Öz
Kardiyak kitleler; primer ve sekonder tümörler, trombüs, vejetasyon, kistler veya iatrojenik materyal olarak ortaya çıkabilir. Primer kardiyak tümörlerin incelendiği çalışmalarda, %75’inin benign, %25’inin ise malign olduğu belirlenmiştir. Malign tümörler arasında sarkomlar ve lenfomalar en yaygın olanlarken, miksomalar en sık görülen benign tümörlerdir. Miksomaların lokalizasyonuna bakıldığında çoğunlukla sol atriyum ve interatriyal septumda yerleştiği görülmektedir. Daha az sıklıkla sağ atriyum veya ventriküllerde de bulunabildiği rapor edilmiştir. Miksomalar gibi kardiyak kitleler genellikle yorgunluk, nefes darlığı, baş dönmesi veya serebrovasküler emboli gibi geniş bir semptom yelpazesiyle ortaya çıkabilir. Bu da anamneze dayalı tanı koymayı zorlaştırır ancak intrakardiyak kitlelerin değerlendirilmesinde ekokardiyografinin önemli bir rolü vardır ve tanı için büyük avantajlar sunar. Olgumuzda eforla dispne şikayeti ile başvuran genç bir hastada miksomanın doğru tanı ve tedavisinin önemini vurguladık.
GİRİŞ
Miksoma, mezenkimal hücrelerden köken alan tümör hücrelerinin birikimi ile oluşan bir neoplazmdır. Genellikle 30-60 yaş grubunda görülmekle birlikte, daha nadir olarak genç hastalarda da ortaya çıkabilir (1). Miksomalar genellikle sporadik olsa da, kalıtsal geçiş de mümkündür. Klinik semptomlar tümörün lokalizasyonuna, mobilitesine ve boyutuna bağlı olarak değişebilir. Bazı durumlarda hastalar asemptomatik olup miksoma rastlantısal olarak teşhis edilirken; diğer durumlarda embolik olaylar, travmatik senkop veya malign aritmiler gibi ciddi klinik tablolarla başvurabilirler. İntrakardiyak kitlelerin teşhisinde birincil görüntüleme yöntemi olan ekokardiyografi tanı sürecinde kritik bir rol oynar (2). Kardiyak bilgisayarlı tomografi (BT) ve manyetik rezonans görüntüleme (MRG) ise ekokardiyografiye tamamlayıcı tanısal araçlar olarak hizmet eder.

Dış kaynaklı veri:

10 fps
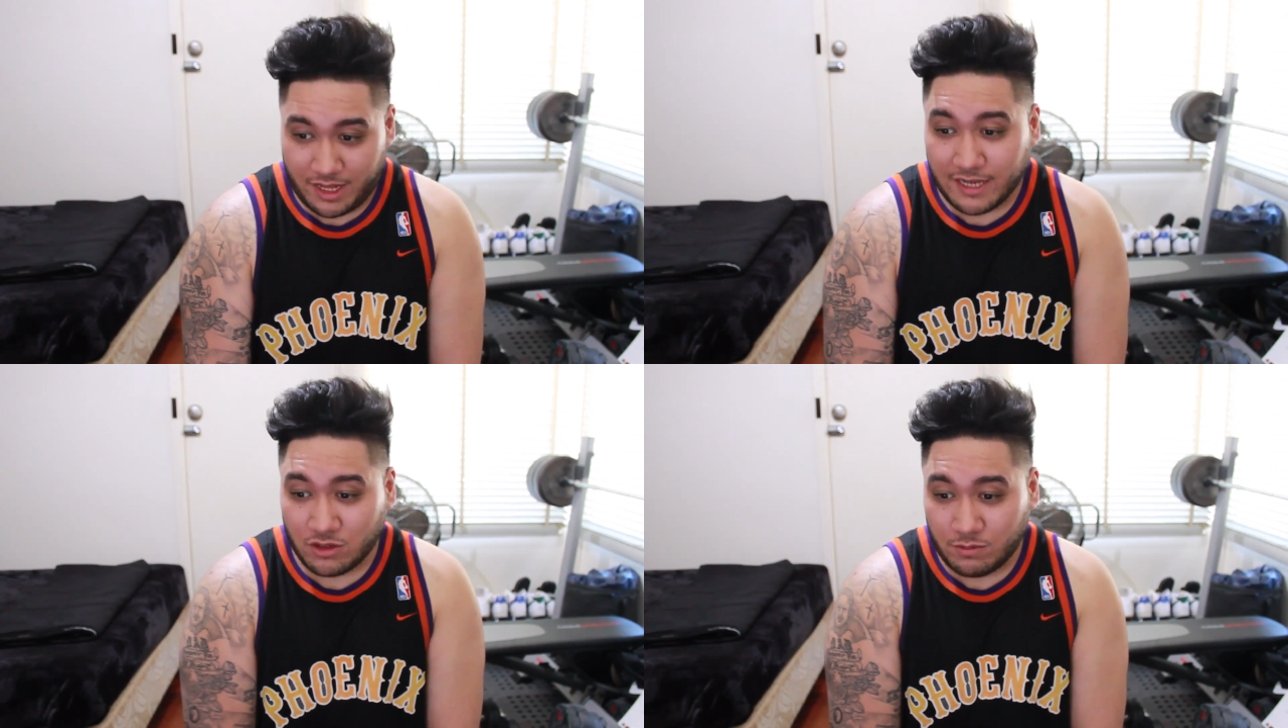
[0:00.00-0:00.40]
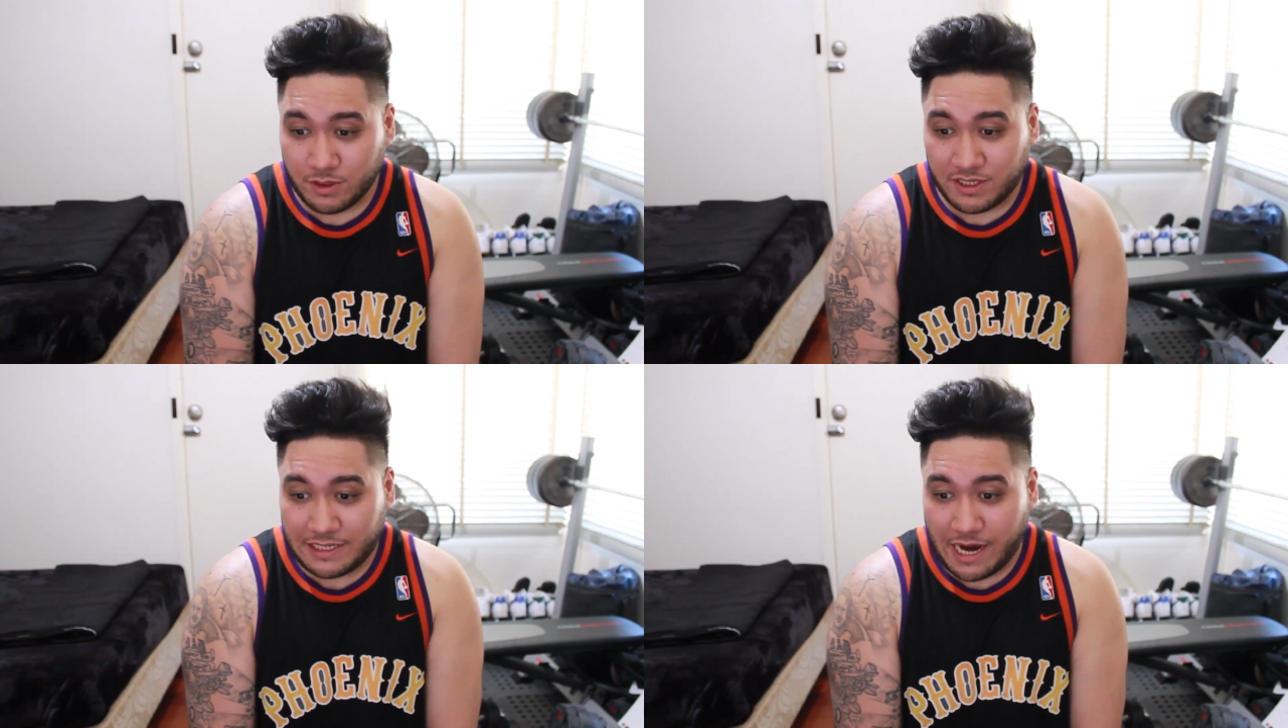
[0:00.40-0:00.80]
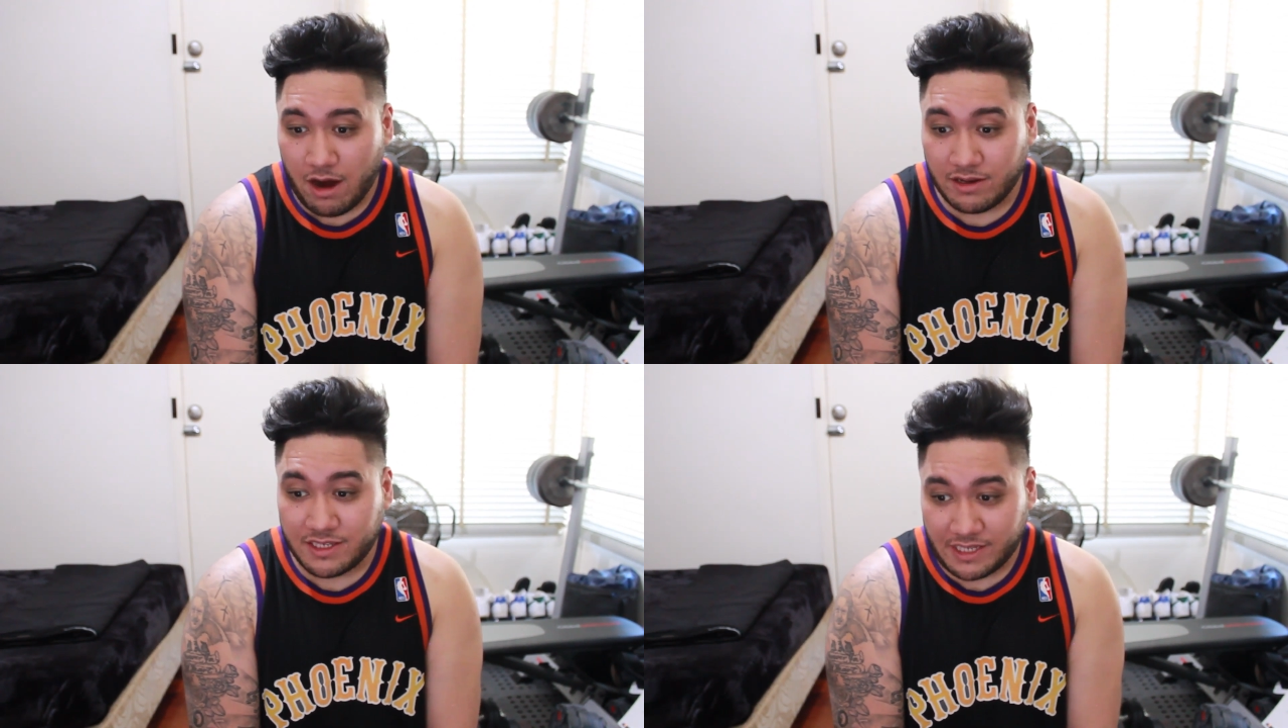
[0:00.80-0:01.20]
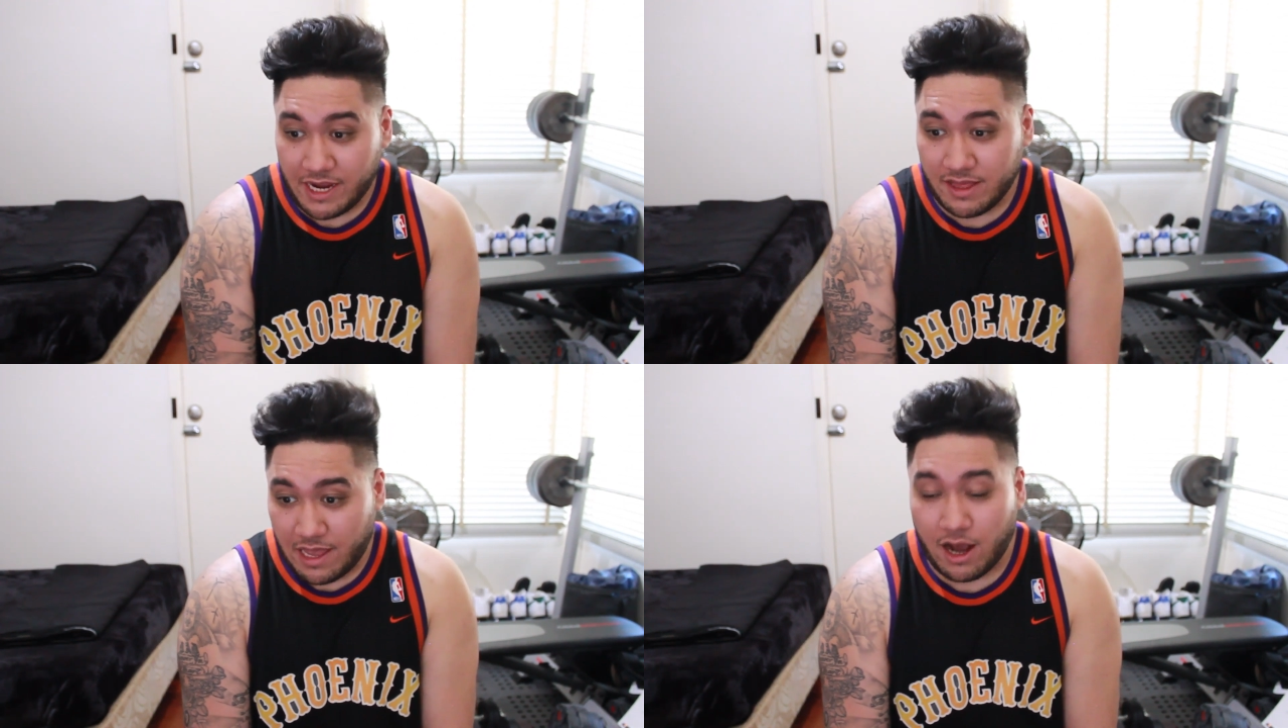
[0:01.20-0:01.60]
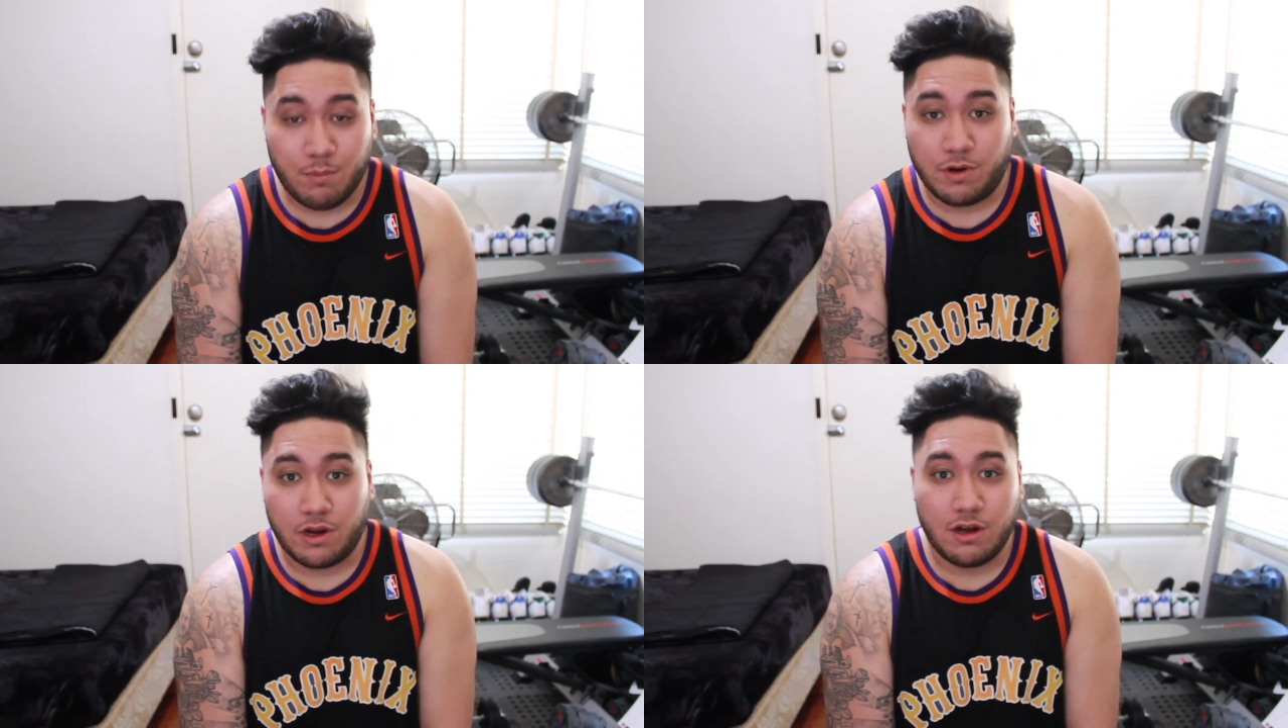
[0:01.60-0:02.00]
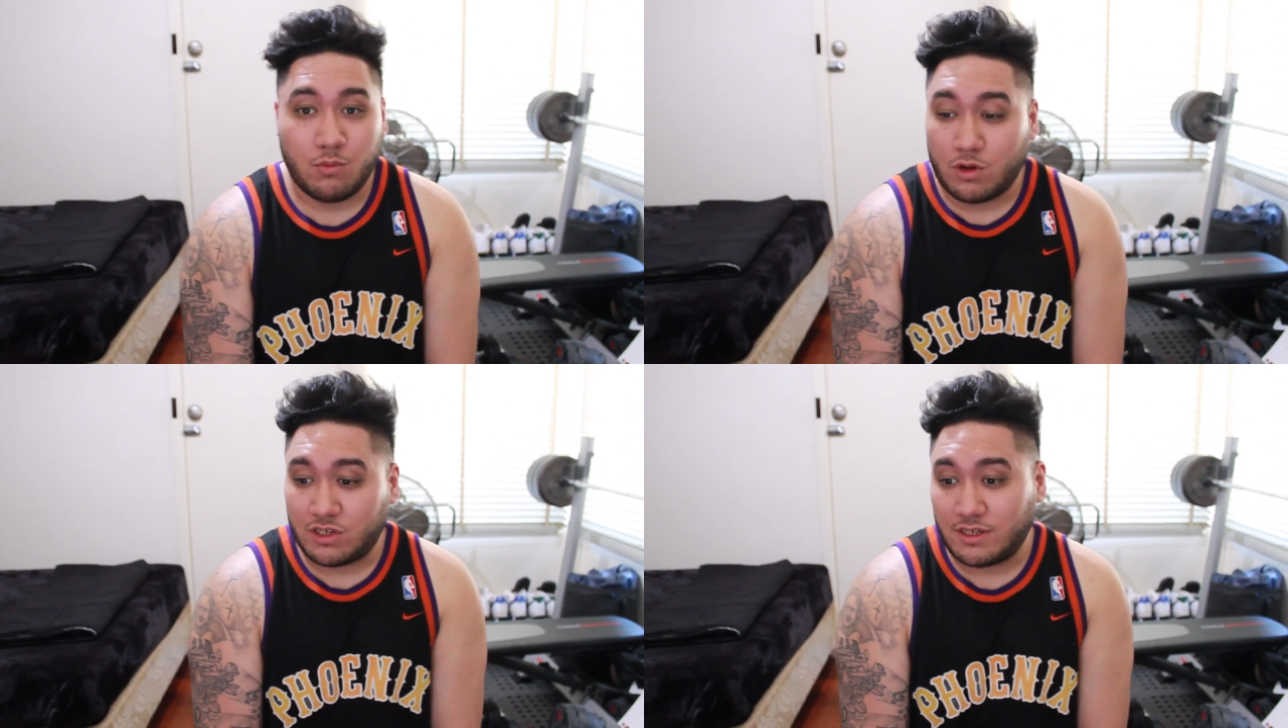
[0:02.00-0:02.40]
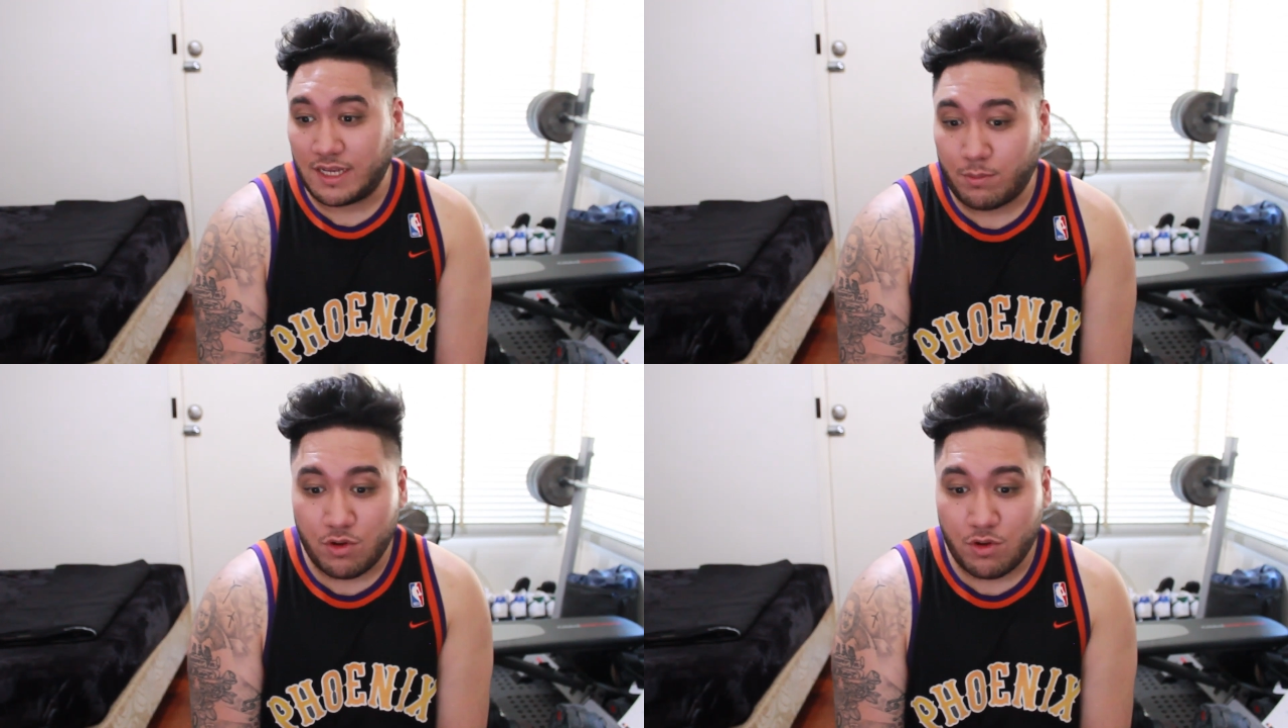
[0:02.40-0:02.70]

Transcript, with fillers: That's almost a guarantee that I'm gonna go and watch this at the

Bu olguda efor sırasında nefes darlığı şikayetiyle kardiyoloji polikliniğine başvuran genç bir hastada, ekokardiyografiyle sol atriyumda mitral kapağın anterior leafletine yerleşmiş bir kitle tespit edilmiş ve bulgular literatür eşliğinde tartışılmıştır.
OLGU SUNUMU
Yirmi bir yaşındaki erkek hasta yürüyüş sırasında nefes darlığı şikayeti ile kardiyoloji polikliniğine başvurdu. Hastanın kronik hastalık öyküsü veya ailesinde kardiyak hastalık öyküsü bulunmamaktaydı. Fizik muayenede vital bulguları stabil olup vücut sıcaklığı 36,0 °C, nabız 80 atım/dakika, kan basıncı 120/70 mmHg, solunum sayısı 14/dakika idi. Kardiyak oskültasyon muayenesinde S1 sert, S2 olağan, S3 veya S4 sesi duyulmadı. Oturma pozisyonunda ise “tümör plop” sesi duyuldu. Diğer sistem muayeneleri olağan izlendi. New York Kalp Derneği sınıflamasına göre fiziksel fonksiyon değerlendirmesinde hastanın fonksiyonel kapasitesi sınıf 1-2 olarak tespit edildi.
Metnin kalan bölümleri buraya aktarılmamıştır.